Di pulau Jawa, kerajaan-kerajaan agraris itu memiliki tanah-tanah persawahan dalam kawasan terpisah, nantinya dari persawahan ‘kerajaan besar’ itu muncul negara-negara kecil (small states) di berbagai kawasan. Secara berkala kawasan itu terlibat dalam serangkaian peperangan yang dalam waktu beberapa abad memunculkan beberapa kerajaan. Sistem pemerintahan pun mengalami perubahan-perubahan. “Raja besar” menguasai sejumlah negara kecil dengan sejumlah raja-raja fatsal melalui sistem upeti. Karena itu, berdirilah sistem kepegawaian agraris permanen pula dan bala tentara permanen yang dapat bergerak-gerak kian-kemari dengan cepat, untuk melakukan tindakan kepada mereka yang dianggap “melawan”.
*****
Dalam percaturan politik dan militer antar negara-negara agraris, itu luas kawasan sebuah negara dibatasi hanya oleh sungai-sungai besar yang tidak dapat mereka kuasai, karena belum ada kemampuan membangun jembatan penghubung. Demikianlah sungai-sungai besar seperti Citarum, Ciliwung, Cisadane, Serayu, Bengawan Solo dan Bengawan Brantas merupakan batas-batas alami yang menentukan besar kecilnya negara itu. Dengan demikian timbul kerajaan-kerajaan agraris di berbagai tempat, seperti Pakuan di sekitar Bogor sekarang, Siliwangi di kawasan Ciamis hingga Kuningan, juga di sekitar Jogyakarta, dan Medang Kamulan di sekitar Magelang selatan.

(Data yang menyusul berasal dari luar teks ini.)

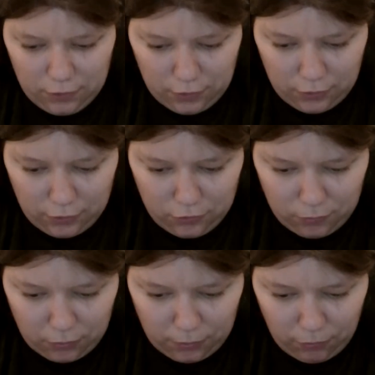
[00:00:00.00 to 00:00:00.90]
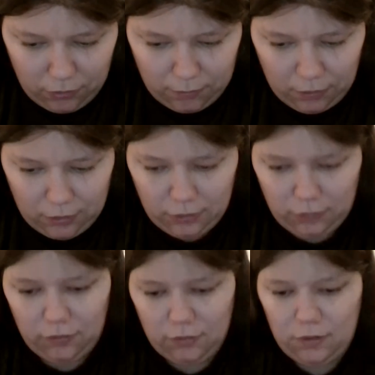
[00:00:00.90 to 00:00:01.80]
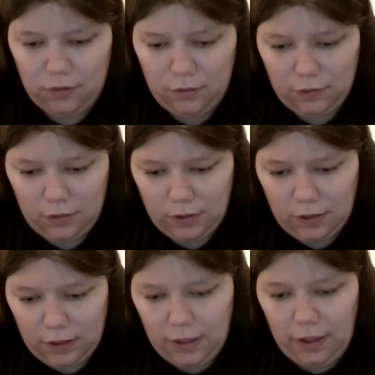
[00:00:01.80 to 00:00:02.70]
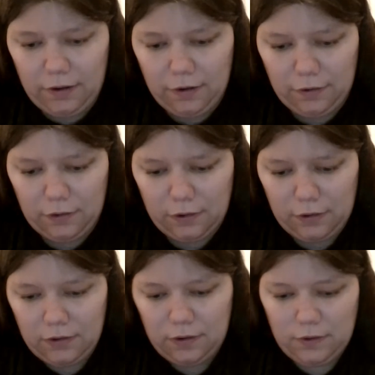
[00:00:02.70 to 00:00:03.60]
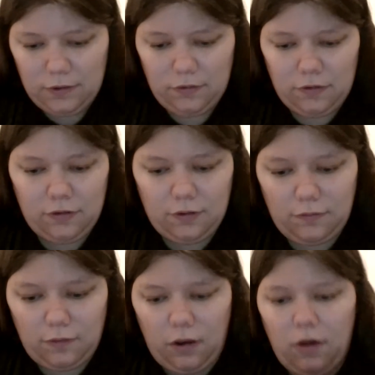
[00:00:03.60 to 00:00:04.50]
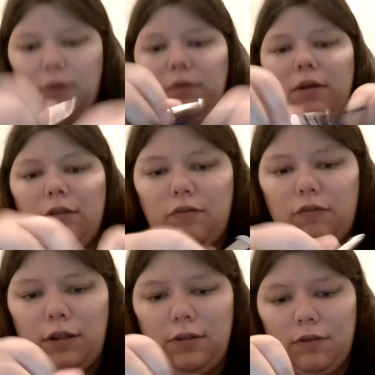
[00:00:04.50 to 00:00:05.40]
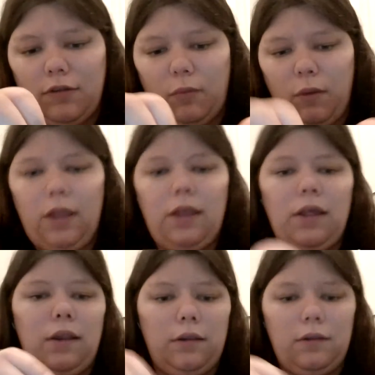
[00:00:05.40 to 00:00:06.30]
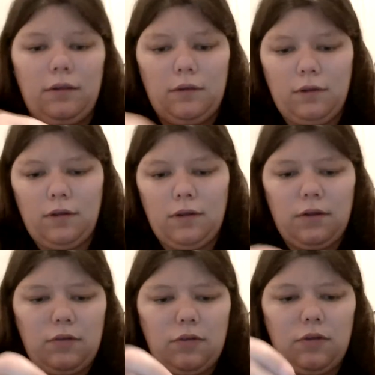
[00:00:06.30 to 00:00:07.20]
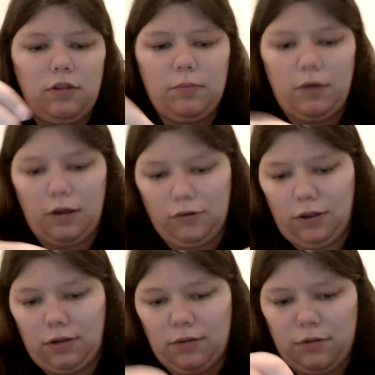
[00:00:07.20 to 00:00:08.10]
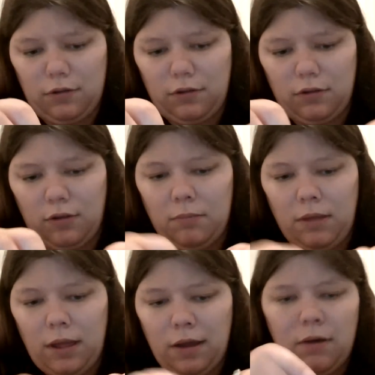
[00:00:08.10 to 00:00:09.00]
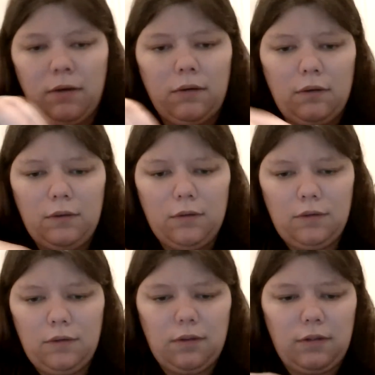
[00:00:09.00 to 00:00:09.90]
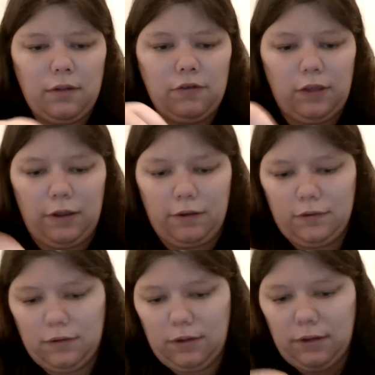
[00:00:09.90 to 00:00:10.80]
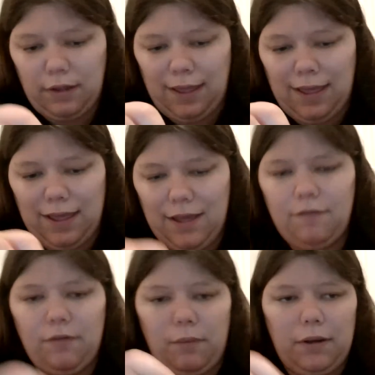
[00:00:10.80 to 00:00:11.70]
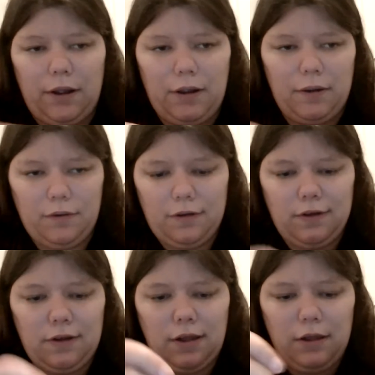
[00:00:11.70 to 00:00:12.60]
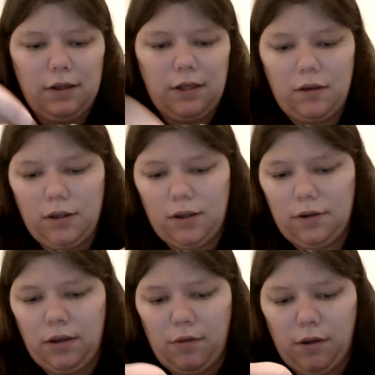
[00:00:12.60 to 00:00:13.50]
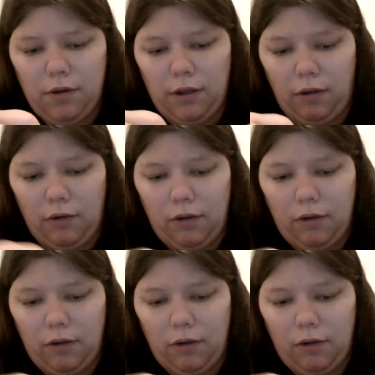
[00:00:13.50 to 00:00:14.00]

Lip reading: into my book, because hair just always finds its way in to this project. Somehow, there's hair. Everywhere hair. Hair, hair, hair, hair, hair.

Pada umumnya negara-negara pertanian itu memeluk agama Hindu, walaupun manifestasinya berbeda-beda dari satu tempat. Mereka tidak membentuk aliansi politik-militer, mungkin karena tidak melihat keperluan akan kerjasama longgar seperti itu. Terjadinya penyerbuan militer dari kerajaan laut Sriwijaya dari pulau Sumatera atas Kerajaan Kalingga yang beragama Hindu di Gunung Dieng -melalui daerah yang sekarang bernama Pekalongan- juga tidak mewujudkan terbentuknya aliansi-aliansi seperti itu. Karena komunikasi sangat sulit antara berbagai kerajaan agraris itu tidak memungkinkan pembentukan aliansi apapun antara mereka.
Pendudukan Sriwijaya -wangsa Syailendra- atas keluarga kerajaan Kalingga diikuti oleh pembuatan Candi Borobudur yang yang sangat megah dan menjadi salah satu keajaiban dunia. Ini memaksa sejumlah penduduk, dipimpin oleh para bangsawan akhirnya memunculkan “percampuran” menjadi para pemeluk agama baru (Hindu-Budha) dan manifestasi Candi Prambanan di Timur Yogyakarta, pada abad ke-X masehi. Segera saja ententitas baru itu terwujud, yang secara lambat-laun ditentang para pemeluk agama Budha yang berpusat disekitar Borobudur, dan akhirnya menimbulkan tekanan politik militer dan mungkin juga agama, atas diri para pemeluk agama Hindu-Budha di sekitar Prambanan itu. Mungkin mereka telah berhasil membangun kerajaan agraris kecil mungkin juga tidak. Memang mudah mengatakan beberapa agama dapat hidup berdampingan, tetapi sulit membuktikan dalam kenyataan bukan?.